» What you will do:
The records below are to be set down again exactly, with the pictures left out.
** Opening Records for the exercise block **
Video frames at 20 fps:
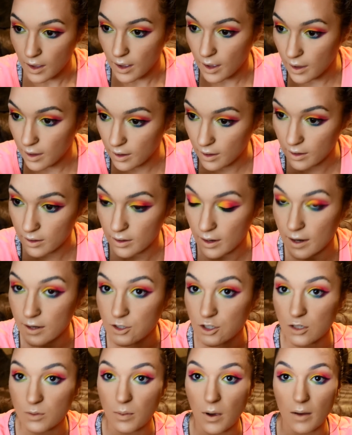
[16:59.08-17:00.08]
and I
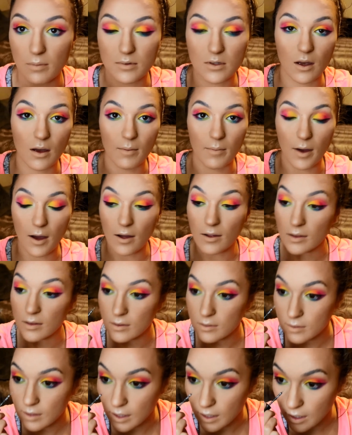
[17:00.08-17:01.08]
just pop some on
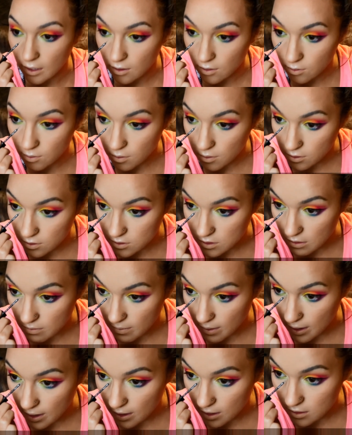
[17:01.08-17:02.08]
the inner corners of
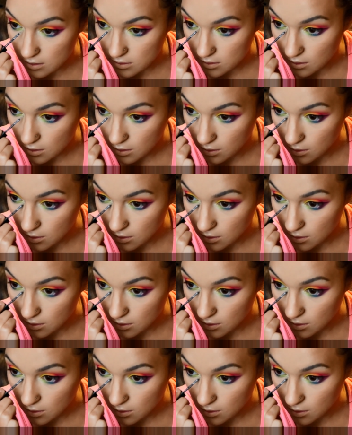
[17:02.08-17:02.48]
my eyes.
** Closing Records for the exercise block **
» Written solution:
Video frames at 20 fps:
[16:59.08-17:00.08]
and I
[17:00.08-17:01.08]
just pop some on
[17:01.08-17:02.08]
the inner corners of
[17:02.08-17:02.48]
my eyes.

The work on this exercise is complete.